说完,萧衍伸手将姬昭散乱的衣衫拢好,丝质的衣袍在挣扎的过程中早已经散落肩头, 过于苍白的肌肤在黑色绸衣的衬托下越发显得白皙, 同时也越显得姬昭瘦弱伶仃。
萧衍的手从姬昭的脖颈划过,他不由垂眸叹息:“陛下哭泣, 让我心痛如摧。”
姬昭闻言抬头, 愣愣地看向伏在自己肩头的萧衍, 对方混杂着成熟男性气息的檀香味包裹住他之后,他才略微感到心安。

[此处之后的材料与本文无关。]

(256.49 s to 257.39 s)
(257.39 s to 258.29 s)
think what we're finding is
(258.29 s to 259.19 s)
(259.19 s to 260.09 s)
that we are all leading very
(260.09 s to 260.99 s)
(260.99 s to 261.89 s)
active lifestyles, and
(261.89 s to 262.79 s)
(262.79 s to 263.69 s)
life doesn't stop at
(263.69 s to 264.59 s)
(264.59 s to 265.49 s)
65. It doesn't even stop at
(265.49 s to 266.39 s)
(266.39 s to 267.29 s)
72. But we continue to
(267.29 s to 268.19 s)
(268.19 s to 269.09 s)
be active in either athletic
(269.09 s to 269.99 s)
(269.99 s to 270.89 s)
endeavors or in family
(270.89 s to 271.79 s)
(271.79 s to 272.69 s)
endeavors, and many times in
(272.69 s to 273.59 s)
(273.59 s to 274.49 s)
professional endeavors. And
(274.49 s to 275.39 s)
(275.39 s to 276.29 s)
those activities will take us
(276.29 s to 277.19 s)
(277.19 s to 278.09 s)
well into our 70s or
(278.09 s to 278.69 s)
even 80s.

而将下巴搁在姬昭肩头的萧衍阖目, 手掌轻轻拍着姬昭的脊背, 指尖却是轻轻从姬昭的脊背划过, 鼻间是对方身上的气息。萧衍想,若非顾及君臣人伦, 他大概早就将怀中少年压在身下肆意怜爱了。
在抱了一会儿怀中的少年后,萧衍起身,然后看着面前的少年问道:“陛下梦见了什么?”
说着,萧衍将姬昭汗湿的长发拨到了耳后去。接着,他便看见姬昭被他用下巴搁过的颈窝已然泛出了红晕。
姬昭咬紧了嘴唇,他看向面前身强力壮的摄政王,不敢相信两年之后对方就会病死,这肯定是有他没有注意到的事情。

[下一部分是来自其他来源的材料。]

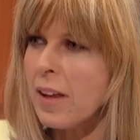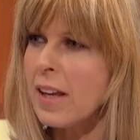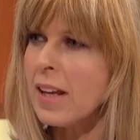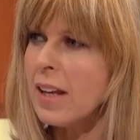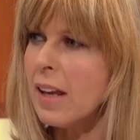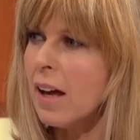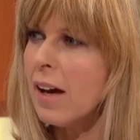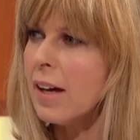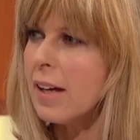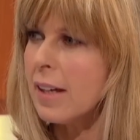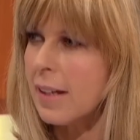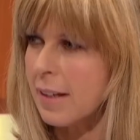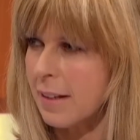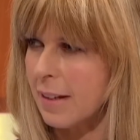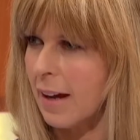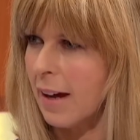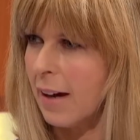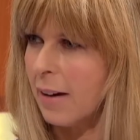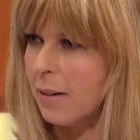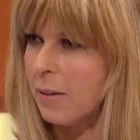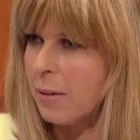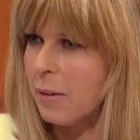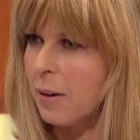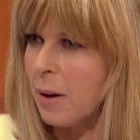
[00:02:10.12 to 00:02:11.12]
are they like
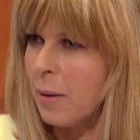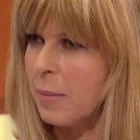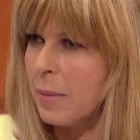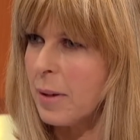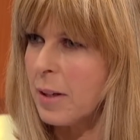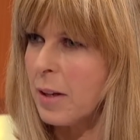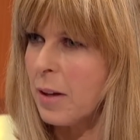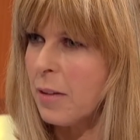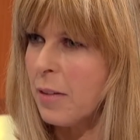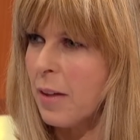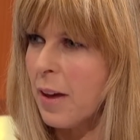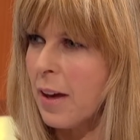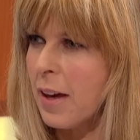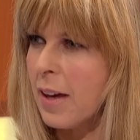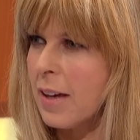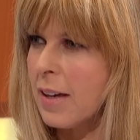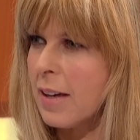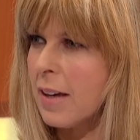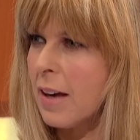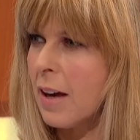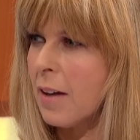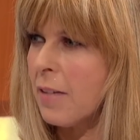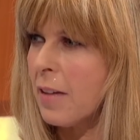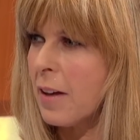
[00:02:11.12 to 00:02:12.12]
now? I mean, are
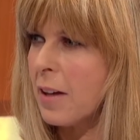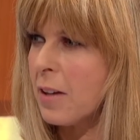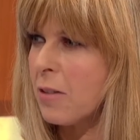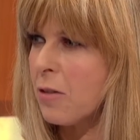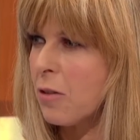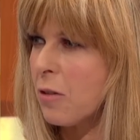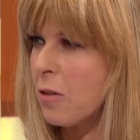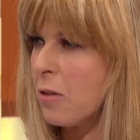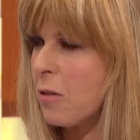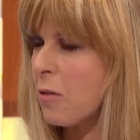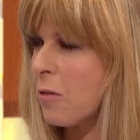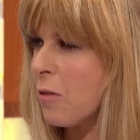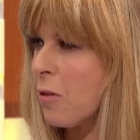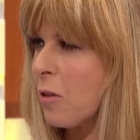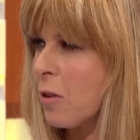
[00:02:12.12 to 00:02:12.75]
they are they justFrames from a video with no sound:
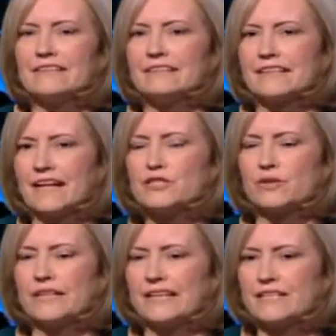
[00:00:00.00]
the
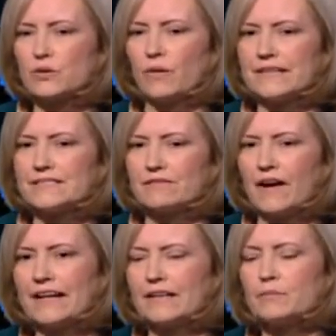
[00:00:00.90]
country is quite
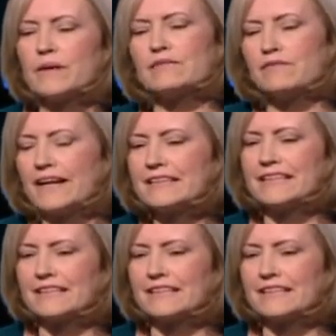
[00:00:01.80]
divided, but frankly,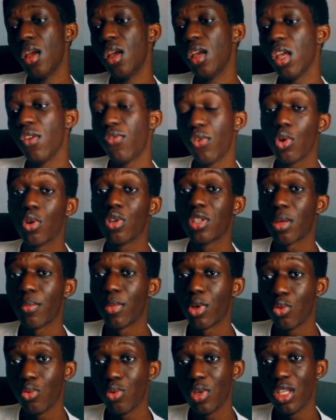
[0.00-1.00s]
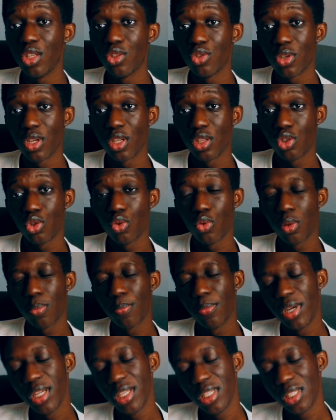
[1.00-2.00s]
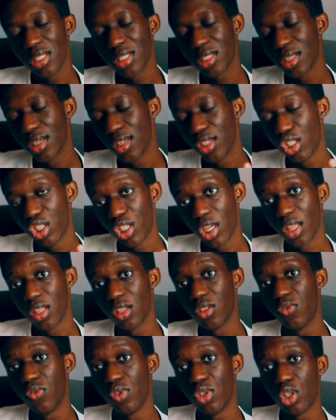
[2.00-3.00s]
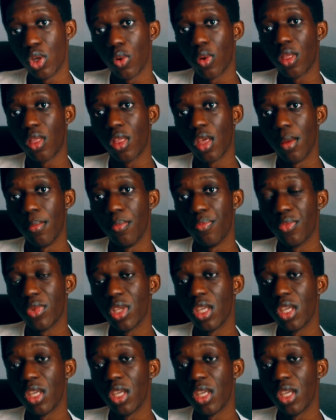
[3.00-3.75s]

If you know someone who needs to hear the truth, please share this video with them.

奈何摄政王在原著之中就如同一个背景板一样,姬昭知道他擅长行兵打仗并且手腕强硬,给了主角攻萧驯能号令漠北军的背景。其余的,他什么都不知道了。
莫名的,姬昭想起了那一夜水池之中他看见的景象,萧衍身上……似乎有很多
伤疤?
难道是旧伤未愈才导致他两年后病死!
想到这一点,姬昭便迫不及待地想要验证自己的猜想,萧衍身上一定有什么伤到命脉的伤口!
于是,萧衍看着面前的少年什么话也没有说伸手推倒了自己,接下来便骑在了自己的腰间。
身上的少年不重,但是动作却叫人误会,一旁侯着的宫人直接白了脸色。
而姬昭却不是不管不顾地伸手去解萧衍腰间的腰带,萧衍眼神骤然变暗,下一刻便按住了姬昭的手腕。
“陛下这是做什么!”
萧衍虽然在呵斥,但是他的左手却绷直了,他在兴奋,在期待,若是陛下对他也有意思……
“陛下!”福公公大惊失色,忍不住想要上前阻止。
天底下哪有帝王在卧榻之上扒臣子衣服的!这、这、这分明是昏君所为!摄政王也太过纵容陛下胡闹了!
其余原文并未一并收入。